I was taught to write with the wrong hand at school. I'm ambidextrous, but have a slight left hand bias for handwriting (as opposed to throwing a ball, for instance). I used to pick up the pen with either hand (usually whichever was nearest), but my teacher forced me to use my right hand instead. I could and should re-learn, for speed and tidiness, as well as the fact that I can't use a palm because I form all the letters backwards, but I outright refuse. It's probably a pride thing. Anyway, typing is faster, and the output can be edited.

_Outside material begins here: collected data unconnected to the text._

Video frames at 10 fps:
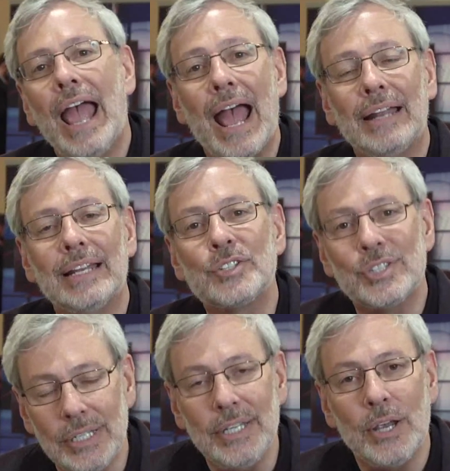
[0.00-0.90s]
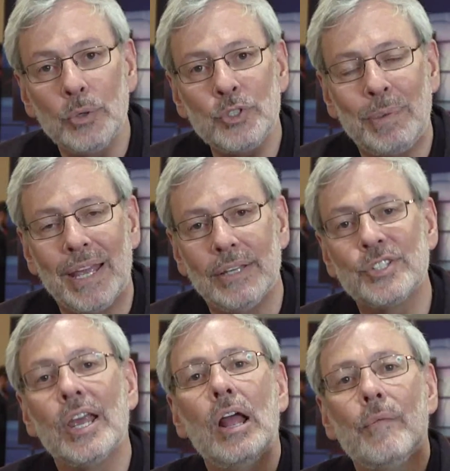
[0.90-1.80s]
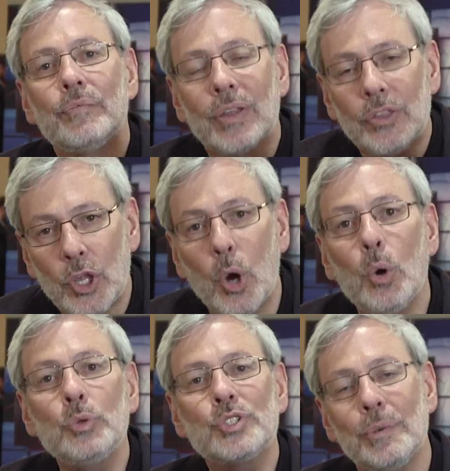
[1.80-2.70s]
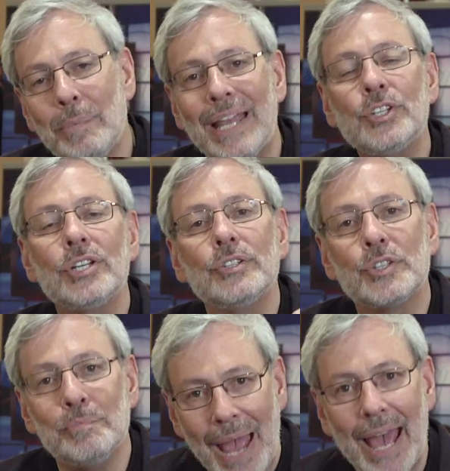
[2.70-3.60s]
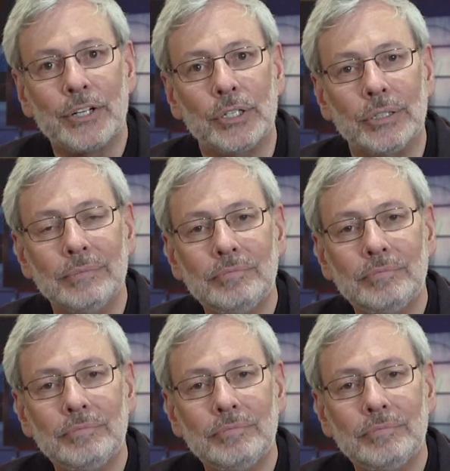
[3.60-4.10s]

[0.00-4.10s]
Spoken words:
And at CEO Space, those dimensions matter.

KirkJobSluder: I only give out my work email to colleagues, so no spam, and I only scrawl on large diagrams, but as soon as I can have the big, touch-sensitive, desk-sized displays we discussed in this thread, all my paper will be consigned to the rubbish bin. And it sounds like you're a new Luddite (I love that they have a web page), rather than an early adopter ;-)
posted by walrus at 5:37 AM on March 21, 2002


>>KirkJobSluder: I only give out my work email to colleagues, so no spam, and I only scrawl on large diagrams, but as soon as I can have the big, touch-sensitive, desk-sized displays we discussed in this thread, all my paper will be consigned to the rubbish bin. And it sounds like you're a new Luddite (I love that they have a web page), rather than an early adopter ;-)<<

Actually, no because I don't have moral or ethical objections to the abandonment of paper. I've just been there and done that and found that the "paperless office" is pretty much all hype with little substance. The advantage to paper is that I can get the heck out of the office and do my work in more relaxing environments such as the park, the coffee shop, and the bus stop.
posted by KirkJobSluder at 10:19 AM on March 21, 2002


Actually, no

I didn't really think you were, just kidding around. I think A4 touchpad computers and handwriting recognition software will help with the mobility thing. I like the idea of being able to take the whole internet, along with all my documents, to the park or the bus stop. The ability to add additional "scribble" layers on a document would also help. And some way of sharing the document, so I can edit it with a colleague, with optional audio too, so we can talk.

The paperless office still sounds like a possibility ... I think we're a few years off, yet.